Mavacamten in Adolescents With Obstructive Hypertrophic Cardiomyopathy

Key Takeaways

• Mavacamten was associated with a greater reduction in Valsalva-provoked LVOT gradient at week 28 than placebo in symptomatic adolescents with obstructive hypertrophic cardiomyopathy.
• The phase 3, double-blind, randomized, placebo-controlled trial enrolled adolescents aged 12 to younger than 18 years with NYHA class II or III obstructive hypertrophic cardiomyopathy.
• Overall adverse event rates were similar, two serious adverse events occurred in each group, no patient had a reduction in LVEF to less than 50%, and no deaths occurred.

In a phase 3 NEJM trial, symptomatic adolescents with obstructive hypertrophic cardiomyopathy had a 48.0 mm Hg greater reduction in Valsalva-provoked LVOT gradient with mavacamten than with placebo at week 28. Participants were 12 to younger than 18 years of age and had NYHA class II or III symptoms at entry. The double-blind, randomized, placebo-controlled comparison focused on the prespecified week-28 obstruction endpoint.

The phase 3 study used a double-blind, randomized, placebo-controlled design with 1:1 assignment to mavacamten or placebo. A total of 44 patients underwent randomization, with 23 assigned to mavacamten and 21 assigned to placebo. Eligible participants were adolescents 12 to younger than 18 years of age with NYHA class II or III obstructive hypertrophic cardiomyopathy. Mean age was 14.7±1.7 years in the mavacamten group and 14.6±1.7 years in the placebo group, while female representation was 8 of 23 and 5 of 21. Baseline Valsalva LVOT gradients were similar at 78.4±34.1 mm Hg and 80.8±47.4 mm Hg, respectively, at study entry.

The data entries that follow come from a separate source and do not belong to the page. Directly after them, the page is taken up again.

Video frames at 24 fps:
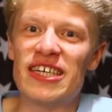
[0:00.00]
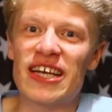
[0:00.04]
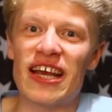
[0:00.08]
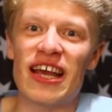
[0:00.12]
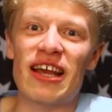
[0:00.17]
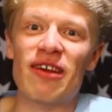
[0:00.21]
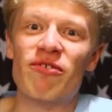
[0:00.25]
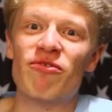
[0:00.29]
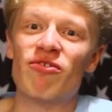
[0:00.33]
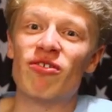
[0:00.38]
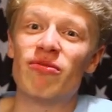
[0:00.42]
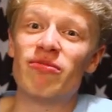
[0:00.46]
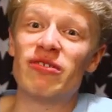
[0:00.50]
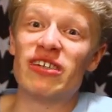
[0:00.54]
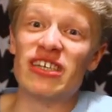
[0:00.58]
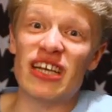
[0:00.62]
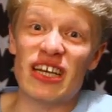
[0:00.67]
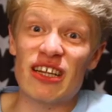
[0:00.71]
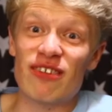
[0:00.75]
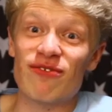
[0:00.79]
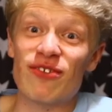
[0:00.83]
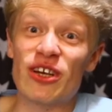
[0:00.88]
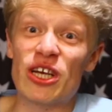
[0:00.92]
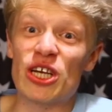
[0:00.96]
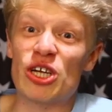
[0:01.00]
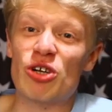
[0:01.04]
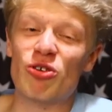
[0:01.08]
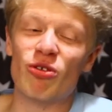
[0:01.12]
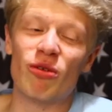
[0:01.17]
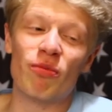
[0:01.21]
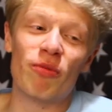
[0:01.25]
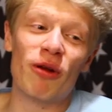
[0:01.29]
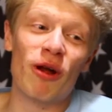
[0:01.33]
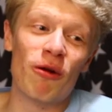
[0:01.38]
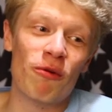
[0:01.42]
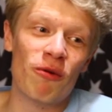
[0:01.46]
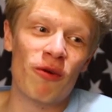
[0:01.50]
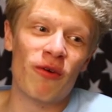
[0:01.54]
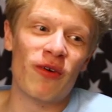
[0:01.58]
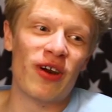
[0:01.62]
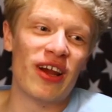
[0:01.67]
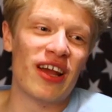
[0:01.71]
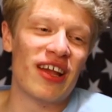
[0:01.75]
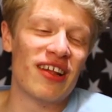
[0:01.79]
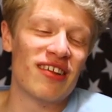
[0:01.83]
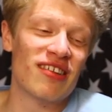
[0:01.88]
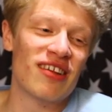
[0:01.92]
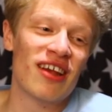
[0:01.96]
Jay from Jay's Virtual Pub
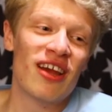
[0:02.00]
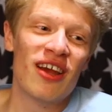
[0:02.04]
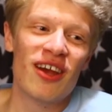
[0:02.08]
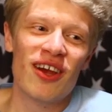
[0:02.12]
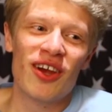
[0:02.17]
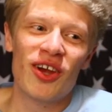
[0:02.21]
Quiz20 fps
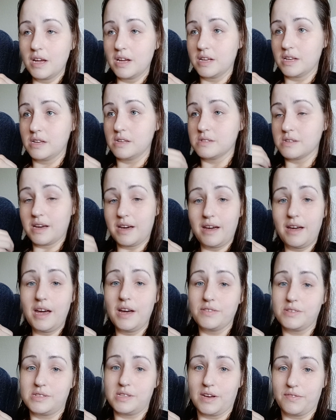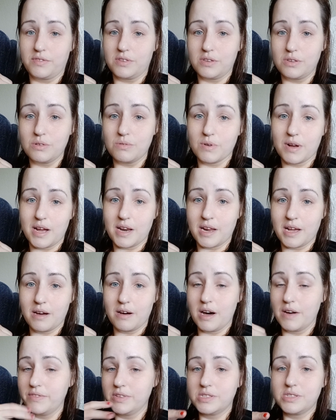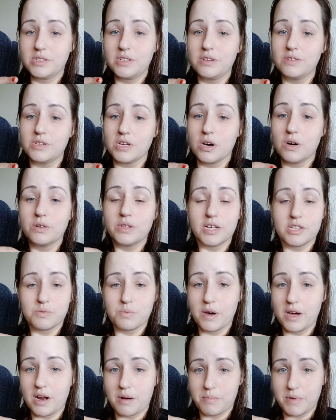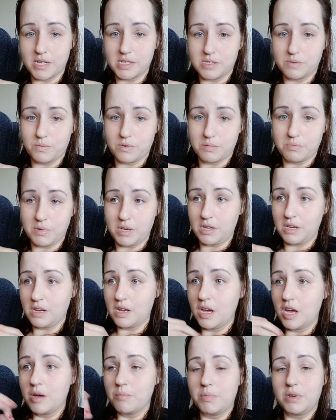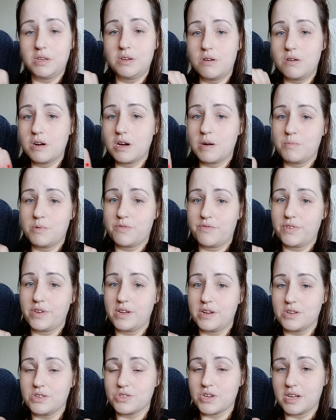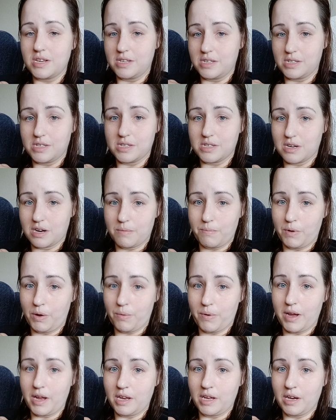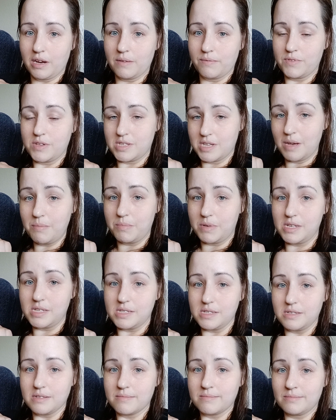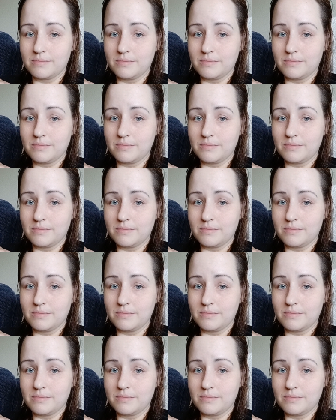Because I have stuff to do right now. Obviously, you don't, and that's why you're messing with me. But don't come over here and try to disturb me right now. Because I'm busy.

The prespecified primary end point was change from baseline to week 28 in LVOT pressure gradient provoked by the Valsalva maneuver. At week 28, the least-squares mean change was −48.5 mm Hg with mavacamten and −0.5 mm Hg with placebo. The between-group difference was −48.0 mm Hg, with a 95% confidence interval from −67.7 to −28.3 and P<0.001. The placebo group showed little change in the provoked gradient during follow-up. Investigators concluded that reduction in LVOT obstruction was significantly greater with mavacamten than with placebo over 28 weeks.

Adverse event incidence was similar in both groups, and two patients in each group had serious adverse events. Serious events were syncope and inappropriate ICD shock with mavacamten, and chest pain and depression with suicidal ideation with placebo. No patient had a reduction in left ventricular ejection fraction to less than 50%, and no deaths occurred during the trial. Bristol Myers Squibb funded the study, and the trial was identified as SCOUT-HCM, ClinicalTrials.gov number NCT06253221. The report was published online on March 29, 2026, and the findings reflect the trial's 28-week follow-up period.